The US currency is the US dollar, which is used in Hawaii and can be readily obtained prior to your departure from Australia, or at money changers and even banks on the islands. Credit cards are widely accepted (check with your bank about overseas charges), and major tourist destinations are also well equipped with ATMs, allowing you fast access to money without the risk of carrying large sums of cash.
Hawaiian food is an enticing blend of Asian, Polynesian, Hawaiian and American influences that's destined to suit all culinary desires and tastes. Traditionally, the Hawaiian diet is based heavily on available staples like fish, rice, and starchy vegetables like yams.

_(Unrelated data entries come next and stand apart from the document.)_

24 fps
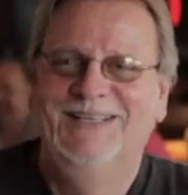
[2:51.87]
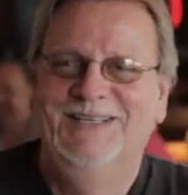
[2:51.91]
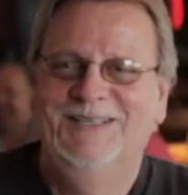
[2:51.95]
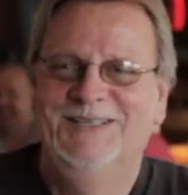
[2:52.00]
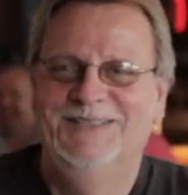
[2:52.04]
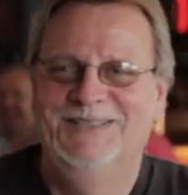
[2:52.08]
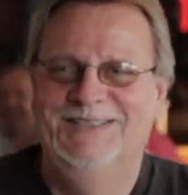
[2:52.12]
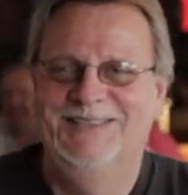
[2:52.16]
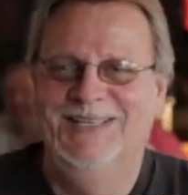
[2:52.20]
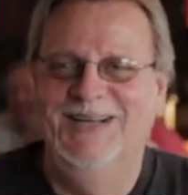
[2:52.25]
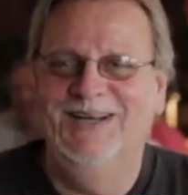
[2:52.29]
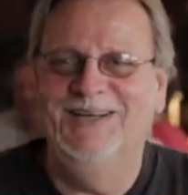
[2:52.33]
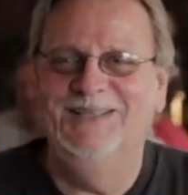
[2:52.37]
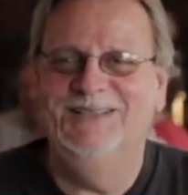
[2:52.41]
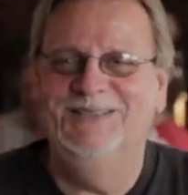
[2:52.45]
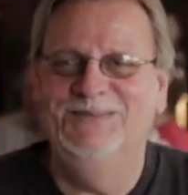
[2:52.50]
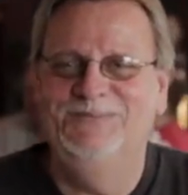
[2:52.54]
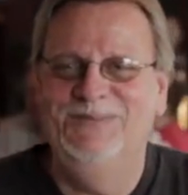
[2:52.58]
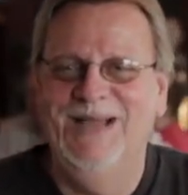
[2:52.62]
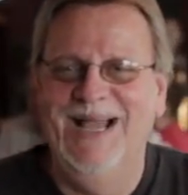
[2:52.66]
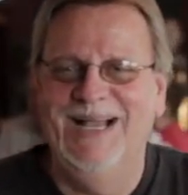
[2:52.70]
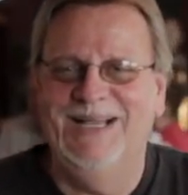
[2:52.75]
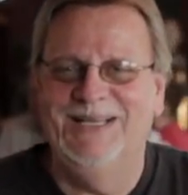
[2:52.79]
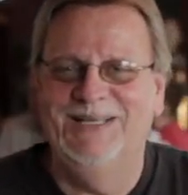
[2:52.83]
You start at the
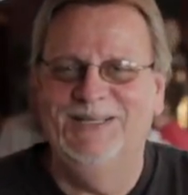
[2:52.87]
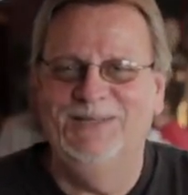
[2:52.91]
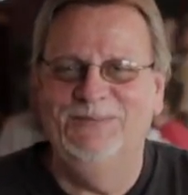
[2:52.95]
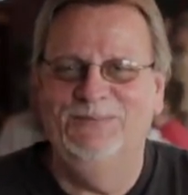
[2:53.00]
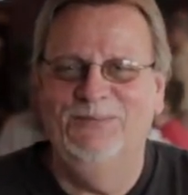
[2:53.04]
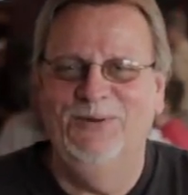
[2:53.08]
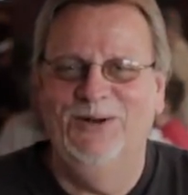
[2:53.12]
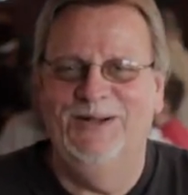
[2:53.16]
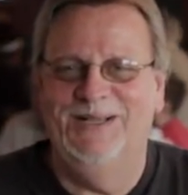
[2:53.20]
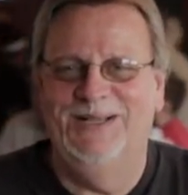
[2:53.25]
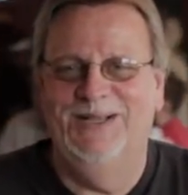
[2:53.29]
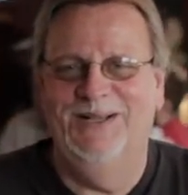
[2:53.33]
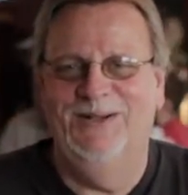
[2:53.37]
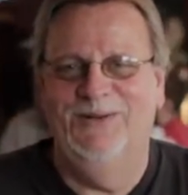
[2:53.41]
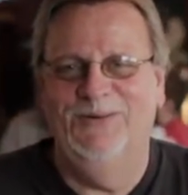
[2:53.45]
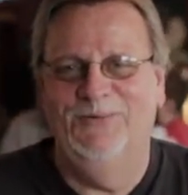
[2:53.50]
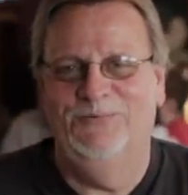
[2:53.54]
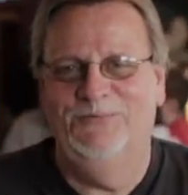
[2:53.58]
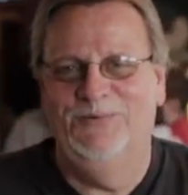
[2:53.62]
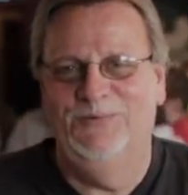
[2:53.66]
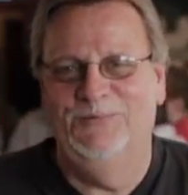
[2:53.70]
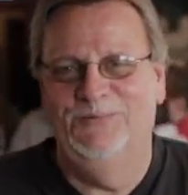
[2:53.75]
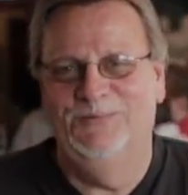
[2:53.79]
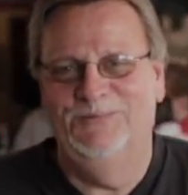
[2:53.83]
back of the book and go
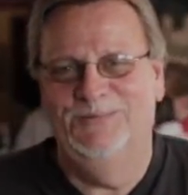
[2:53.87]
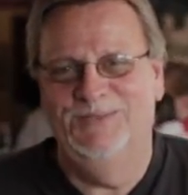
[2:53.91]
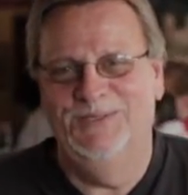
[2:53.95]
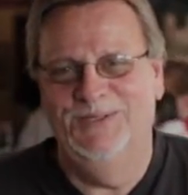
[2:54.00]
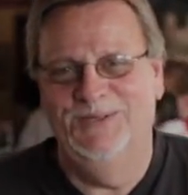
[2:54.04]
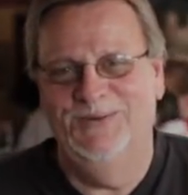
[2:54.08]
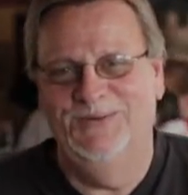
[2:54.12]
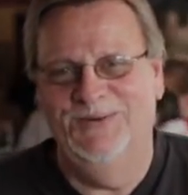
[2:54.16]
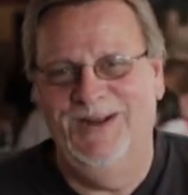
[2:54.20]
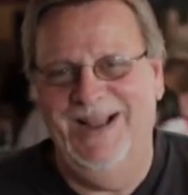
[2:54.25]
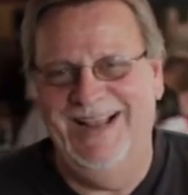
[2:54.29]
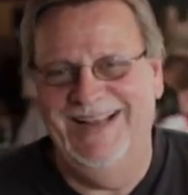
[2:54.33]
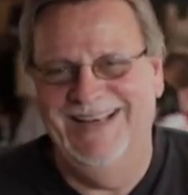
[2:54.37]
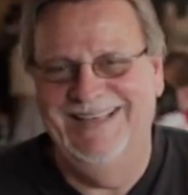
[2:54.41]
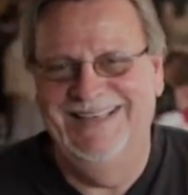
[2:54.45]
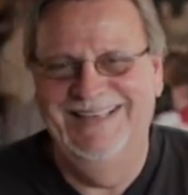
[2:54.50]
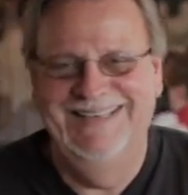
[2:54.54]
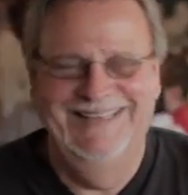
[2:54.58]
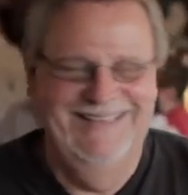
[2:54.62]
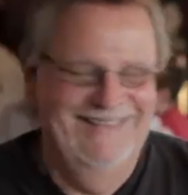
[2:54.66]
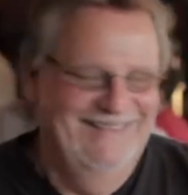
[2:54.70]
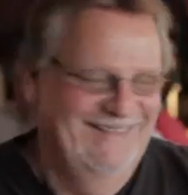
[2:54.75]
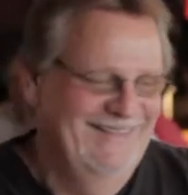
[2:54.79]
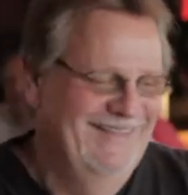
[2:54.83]
from to the right.
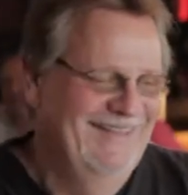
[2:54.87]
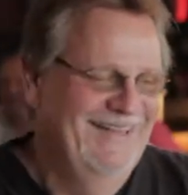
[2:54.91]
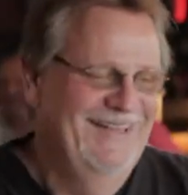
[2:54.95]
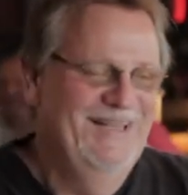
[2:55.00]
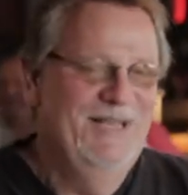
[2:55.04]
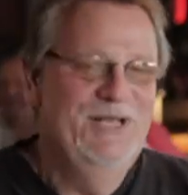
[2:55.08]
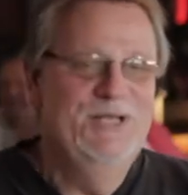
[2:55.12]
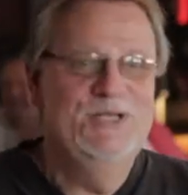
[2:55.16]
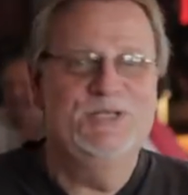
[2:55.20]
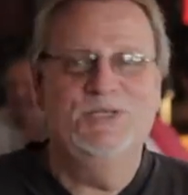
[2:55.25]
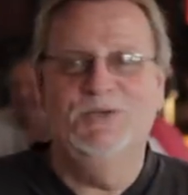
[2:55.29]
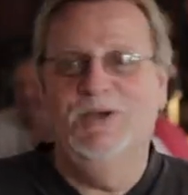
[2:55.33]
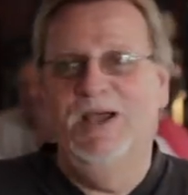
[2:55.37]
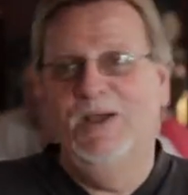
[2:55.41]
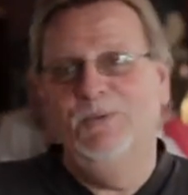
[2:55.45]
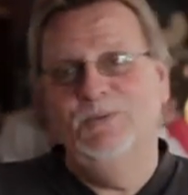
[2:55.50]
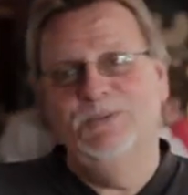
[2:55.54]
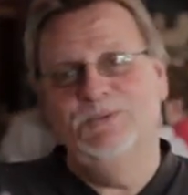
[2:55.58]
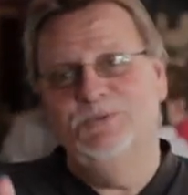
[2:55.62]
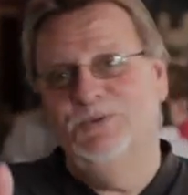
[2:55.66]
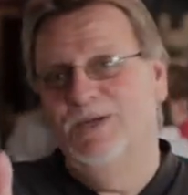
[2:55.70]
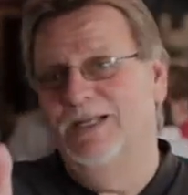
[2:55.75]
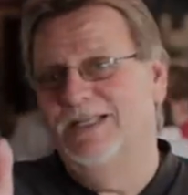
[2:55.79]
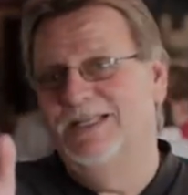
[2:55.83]
So I
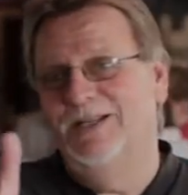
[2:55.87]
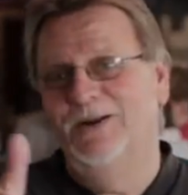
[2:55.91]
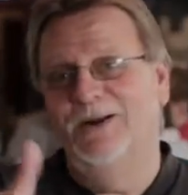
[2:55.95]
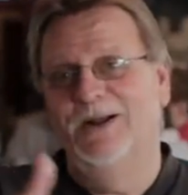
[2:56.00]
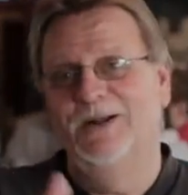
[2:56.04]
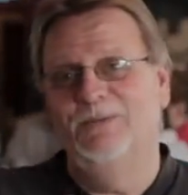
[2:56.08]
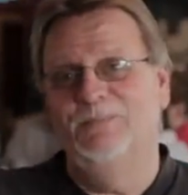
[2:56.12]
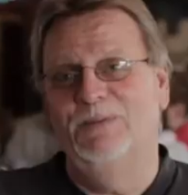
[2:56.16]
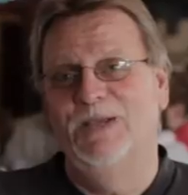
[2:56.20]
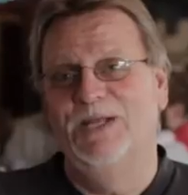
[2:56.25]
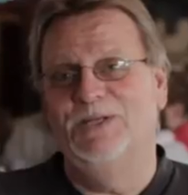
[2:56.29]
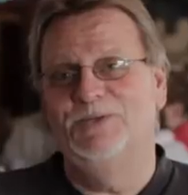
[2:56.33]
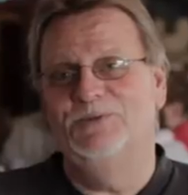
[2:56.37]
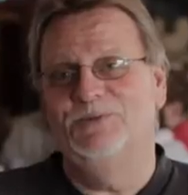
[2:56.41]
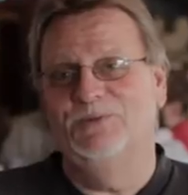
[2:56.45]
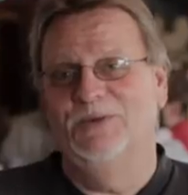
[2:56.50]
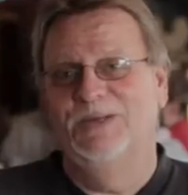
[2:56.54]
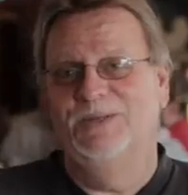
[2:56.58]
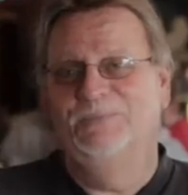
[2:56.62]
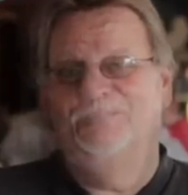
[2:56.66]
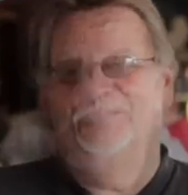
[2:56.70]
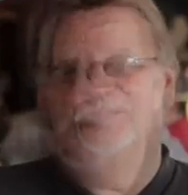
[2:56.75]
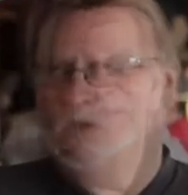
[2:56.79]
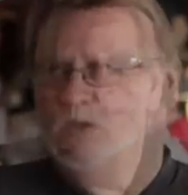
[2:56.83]
was right there on page
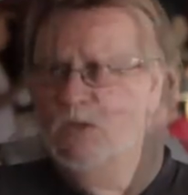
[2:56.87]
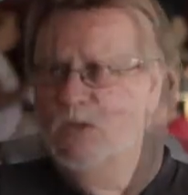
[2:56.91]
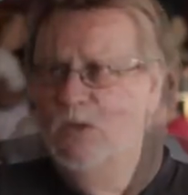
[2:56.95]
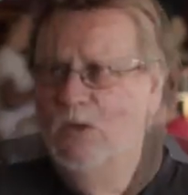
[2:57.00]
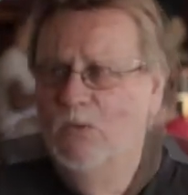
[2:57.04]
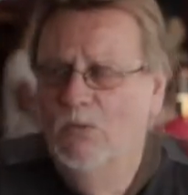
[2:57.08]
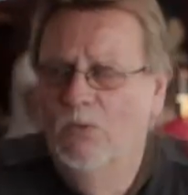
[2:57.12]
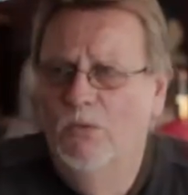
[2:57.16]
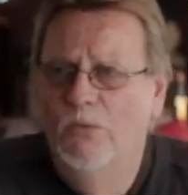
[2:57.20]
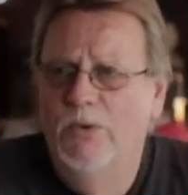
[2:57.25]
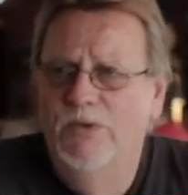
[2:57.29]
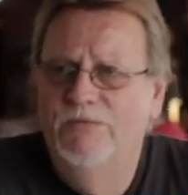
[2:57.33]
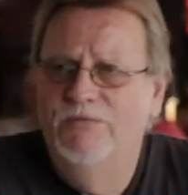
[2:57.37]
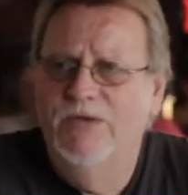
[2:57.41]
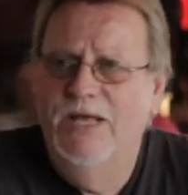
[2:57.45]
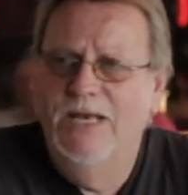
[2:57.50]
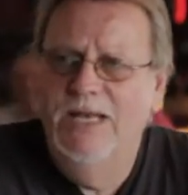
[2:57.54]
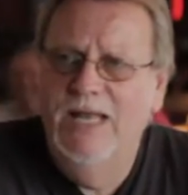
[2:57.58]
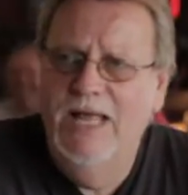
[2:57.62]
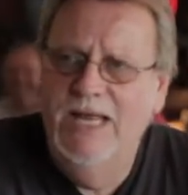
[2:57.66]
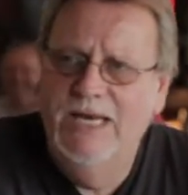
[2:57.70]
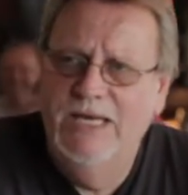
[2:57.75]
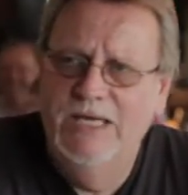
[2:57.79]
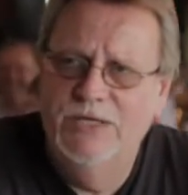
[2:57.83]
3. Well, we've got a
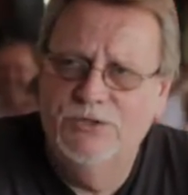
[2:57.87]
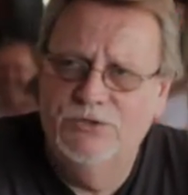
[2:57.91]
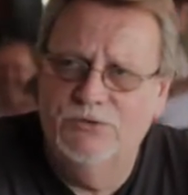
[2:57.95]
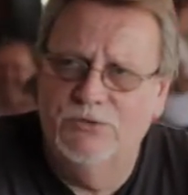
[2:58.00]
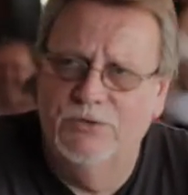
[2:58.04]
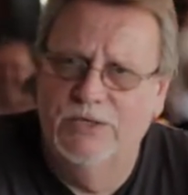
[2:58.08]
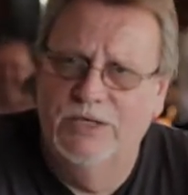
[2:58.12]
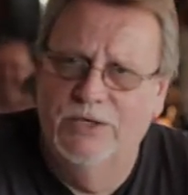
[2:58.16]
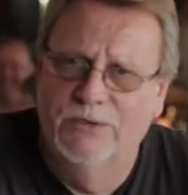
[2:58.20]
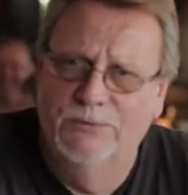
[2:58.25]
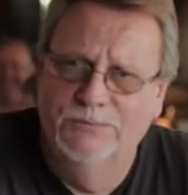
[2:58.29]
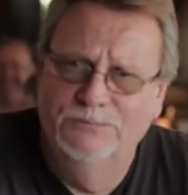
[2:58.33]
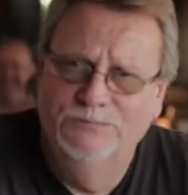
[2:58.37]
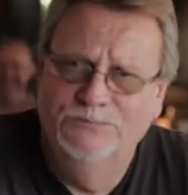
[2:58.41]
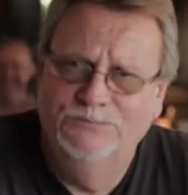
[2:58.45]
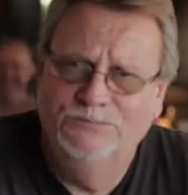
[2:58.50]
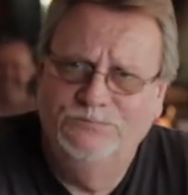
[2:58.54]
lot of history here.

As Hawaii is a tropical paradise, you can also enjoy a variety of fresh, locally grown fruit.
Tipping in Hawaii
Tipping is very much a part of the American culture and this extends to Hawaii, with gratuities often expected. Generally a tip that equals 15-20 per cent of the bill total is a good figure to aim for and some places may add a suggested amount to your bill. Tipping is appropriate for services, dining and activities, so it's a great idea to keep $1 bills on hand.
USA Electrical Plus and Voltage
American plugs and voltage are very different to the Australian standard. An adapter is a must if you're planning on taking electronic devices to Hawaii. The US voltage is lower than Australia, (110-120V compared to 240V here), while the plug has two parallel pins, and often a third round pin. Pick up an adapter before you depart, or at the airport.
Language in Hawaii
Hawaii is the only American state to have two official languages: Hawaiian and English. There's also an unofficial Pidgin language. This combines the culture, dialect and customs of the region in an abridged type of slang. English is pretty much the only language you'll need however, as it's spoken everywhere, with only street names and places written in Hawaiian.
Most visitors arriving in Hawaii come in via Honolulu International Airport on the island of Oahu. Officially named the Daniel K Inouye International Airport, it services international and inter-island flights and is one of the busiest airports in the United States. The airport is located just 20 minutes from downtown Honolulu and Waikiki Beach, and is accessible by shuttle, taxi and public bus.